■ What you will do
Type out each entry exactly as it appears, but keep every image out.

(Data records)

*****

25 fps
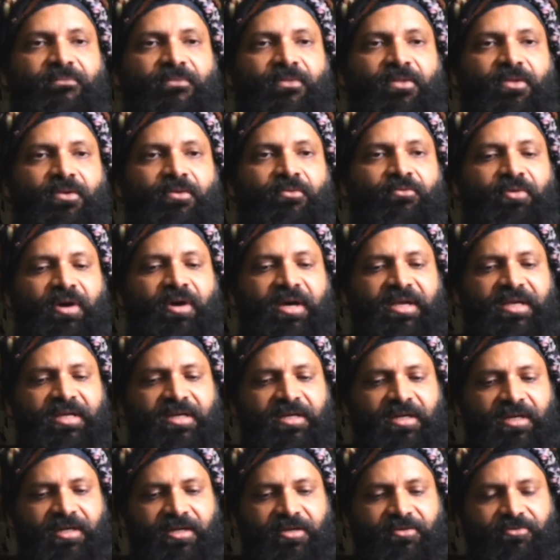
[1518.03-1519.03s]
Why
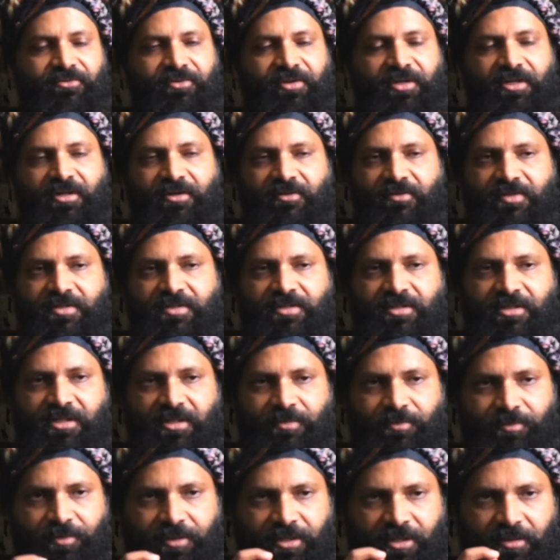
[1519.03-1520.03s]
can't we have a
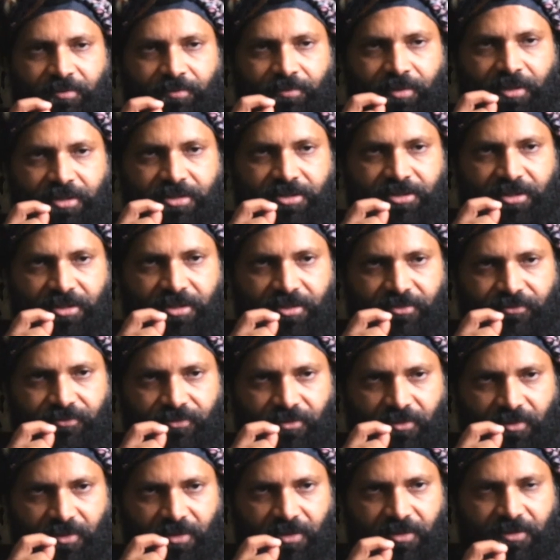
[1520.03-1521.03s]
separate budget for
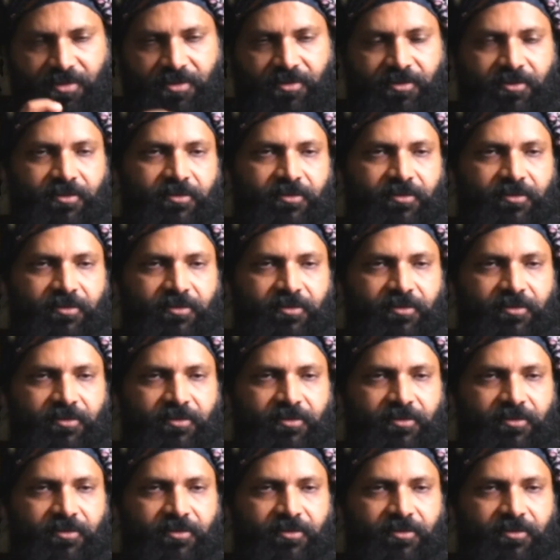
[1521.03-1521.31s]
this?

*****

■ Answer below
25 fps
[1518.03-1519.03s]
Why
[1519.03-1520.03s]
can't we have a
[1520.03-1521.03s]
separate budget for
[1521.03-1521.31s]
this?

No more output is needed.